Борец вскоре подействовал, раздались крики и по земле, оря от боли и держась за животы, стали кататься люди. Тут же началась суета, никто ничего не понимал, поэтому нас срочно стали разводить по баракам, не дав доесть еду, и уходя, я с сожалением увидел, что Пень суёт себе два пальца в рот и рыгает, чтобы избавиться от содержимого желудка. Видимо за разговором он съел мало отравленной еды, чтобы аконитин подействовал на него сильнее.
Нас завели в барак, закрыли дверь, и все стали громко обсуждать, что же произошло и к чему это приведёт. Ко мне, по привычке никто не подходил, я давно уже создал себе образ замкнутого и себе на уме подростка. А зная, что я могу в ответ и ножом пырнуть, желающих общаться со мной ближе, больше не находилось.
Многие подростки, прильнувшие к окнам, рассказывали, что происходит на улице, говоря, что через час приехала машина скорой помощи, а ещё через час машина милиции. Весь вечер и следующее утро нас продержали в безызвестности, не выведя даже на зарядку и завтрак, а уже в обед, когда голодные дети стали табуретками бить в двери, наконец появился первый взрослый. Незнакомый пионервожатый пришёл в сопровождении милиционера и сказал, чтобы мы прекратили буянить, поскольку через пару часов подойдут автобусы и нас увезут обратно в интернат, поскольку пионерлагерь закрывается.
Дети попытались узнать в чём причина и когда их накормят, на что он ответил, что из-за случившегося массового отравления, умерло пять подростков с нашего интерната, начальник лагеря, и ещё около шести человек увезли в больницу. Это потрясло многих, и от взрослых отстали. А через пару часов и правда нас погрузили в автобусы и выдали бутерброды и по бутылке кефира, которые голодные подростки умяли со скоростью звука, уже более довольные поехали в обратный путь, галдя и обсуждая случившееся. Я же, сидел и размышлял, жалко ли мне того, кто пострадал помимо старшаков.
«Начальника лагеря точно нет, он видел, что происходит на его территории и не сделал ничего, чтобы этому помешать, жаль только, что главная цель моего плана осталась цела и невредима. В этом я убедился сам, когда увидел Пня, распоряжающегося погрузкой детей».

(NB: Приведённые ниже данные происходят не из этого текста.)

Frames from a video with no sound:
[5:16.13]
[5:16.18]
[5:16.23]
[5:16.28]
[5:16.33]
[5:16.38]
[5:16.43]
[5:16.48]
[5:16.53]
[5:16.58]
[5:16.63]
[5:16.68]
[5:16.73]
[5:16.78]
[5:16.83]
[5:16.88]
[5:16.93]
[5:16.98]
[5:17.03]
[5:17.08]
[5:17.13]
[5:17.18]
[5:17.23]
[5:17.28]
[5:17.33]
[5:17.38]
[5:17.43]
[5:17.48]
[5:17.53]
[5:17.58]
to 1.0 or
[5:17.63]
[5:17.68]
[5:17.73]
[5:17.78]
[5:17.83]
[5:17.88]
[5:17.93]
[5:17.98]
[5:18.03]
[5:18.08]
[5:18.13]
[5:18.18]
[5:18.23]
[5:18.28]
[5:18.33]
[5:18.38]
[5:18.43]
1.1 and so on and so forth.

По приезде домой, все бросились делиться новости со своими друзьями и знакомыми, которые не попали в лагерь в нашу смену, а я воспользовавшись тем, что интернат превратился в галдящий и шумящий филиал ада, отправился осуществить то, что давно хотел, но боялся. Теперь же, после произошедшего на озере и в лагере, я чувствовал себя чуть увереннее и страх за свою жизнь ненадолго отступил.
Выйдя из комнаты, я спустился на второй этаж и якобы идя в туалет, воровато оглянувшись, чтобы никого рядом не было, нырнул в комнату, которая была сразу напротив общего туалета. Сидевший за столом мальчик, испуганно вздрогнул и отодвинул от себя тетради.

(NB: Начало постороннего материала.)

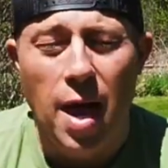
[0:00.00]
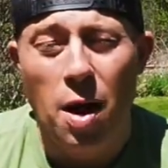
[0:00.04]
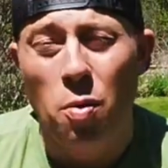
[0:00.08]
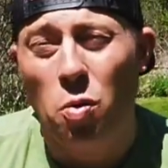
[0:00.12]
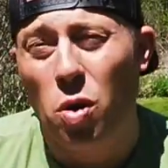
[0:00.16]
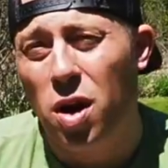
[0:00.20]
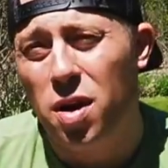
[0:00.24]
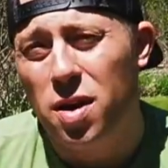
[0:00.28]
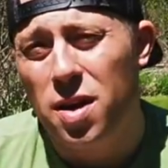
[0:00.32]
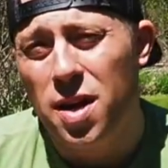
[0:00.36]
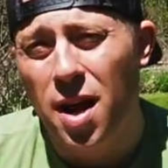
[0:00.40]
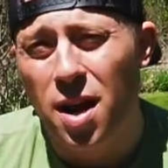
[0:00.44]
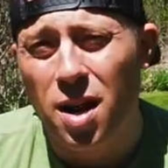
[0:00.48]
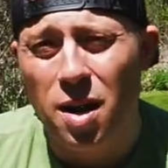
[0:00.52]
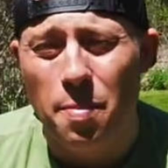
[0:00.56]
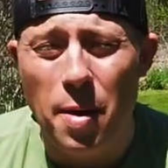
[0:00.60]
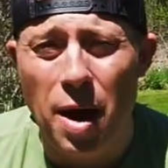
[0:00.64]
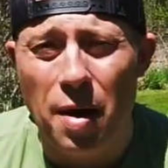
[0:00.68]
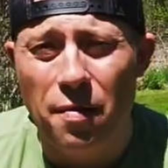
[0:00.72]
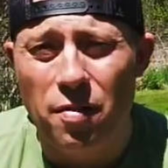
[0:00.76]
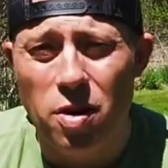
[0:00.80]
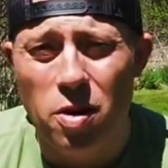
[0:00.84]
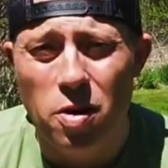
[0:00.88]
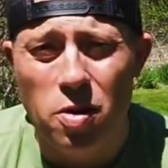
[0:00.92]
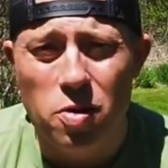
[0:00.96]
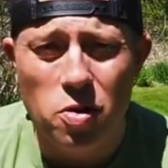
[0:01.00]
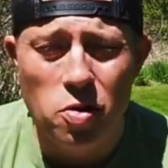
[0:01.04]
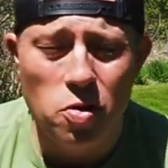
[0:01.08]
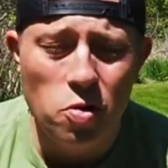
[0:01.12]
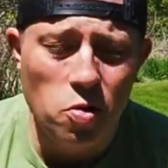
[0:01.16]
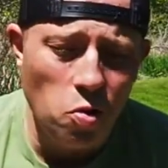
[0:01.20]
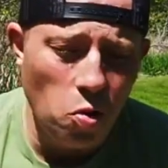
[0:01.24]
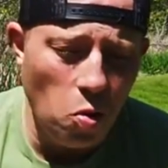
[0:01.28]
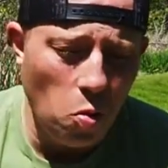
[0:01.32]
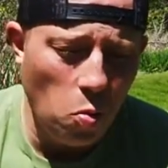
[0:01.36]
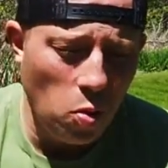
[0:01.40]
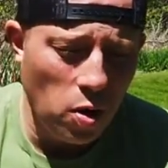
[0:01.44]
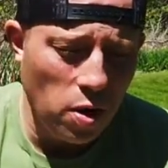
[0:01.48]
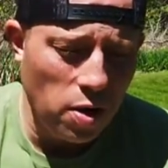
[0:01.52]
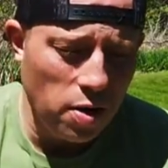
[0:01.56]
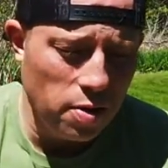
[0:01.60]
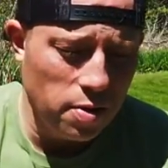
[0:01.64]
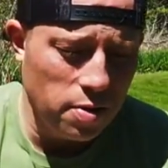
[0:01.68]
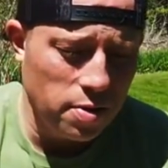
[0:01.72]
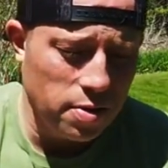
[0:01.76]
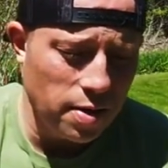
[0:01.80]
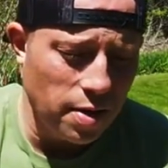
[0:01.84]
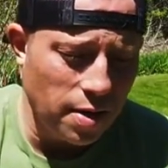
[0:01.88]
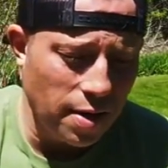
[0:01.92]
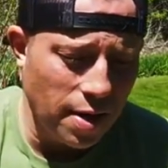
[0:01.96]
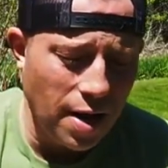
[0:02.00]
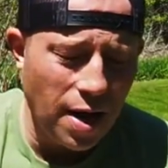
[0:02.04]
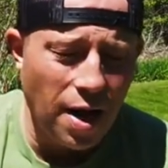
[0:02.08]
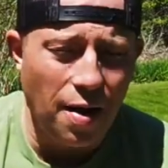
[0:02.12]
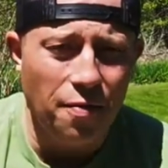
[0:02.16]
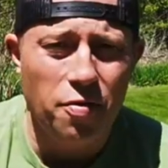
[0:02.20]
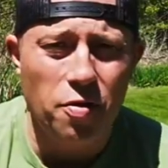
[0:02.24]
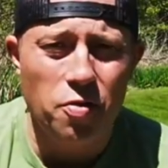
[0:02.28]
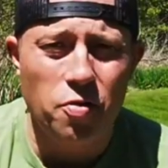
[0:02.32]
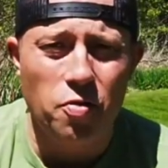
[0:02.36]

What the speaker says: And what he ended up having to do was get off the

— У меня ничего нет, — со страхом смотрел на меня Редька, после появления новой власти, снова вернувший себе мальчишеский облик, но неуважение подростков. Он, и ещё трое опущенных жили в этой комнате полными изгоями.
— Мне плевать, у меня мало времени, — я подпёр дверь своей пусть и хилой тушкой, — быстро расскажи, за что тебя опустил Бугор.
— Зачем тебе? — удивился он.
— Я хочу его наказать, поэтому у тебя только один шанс, — отрезал я, — ну же! Или я ухожу!
— Стой, погоди! — в глазах подростка показались слёзы, — я всё расскажу. Он сделал это по приказу прошлой директрисы, так как я случайно услышал её разговор со своим мужем, о том, сколько она максимум может брать с содержания интерната себе.
— И что ты сделал?
— Написал конечно же письмо в милицию и «Пионерскую правду», — он усмехнулся, — эти письма уже через пару часов лежали у неё на столе, и она вызвала меня и Бугра, ну а дальше ты догадываешься, что было.
— Подробности её разговора ты помнишь? — поторопил его я, — где лежали документы, кто помогал ей подделывать справки и прочее?
Редько на секунду задумался.
— Евгений Анатольевич, точно должен быть в курсе, она упоминала его имя.
— Хорошо, если вспомнишь что ещё, оставишь записку наверху крайнего туалетного бачка, в туалете напротив, и о нашем разговоре никому ни слова!
Он лишь кивнул и умоляюще спросил.
— Ты правда мне поможешь?
— Я постараюсь, — не стал я его обнадёживать напрямую, ведь я был простым подростком, который устал просто проживать чужую жизнь заново.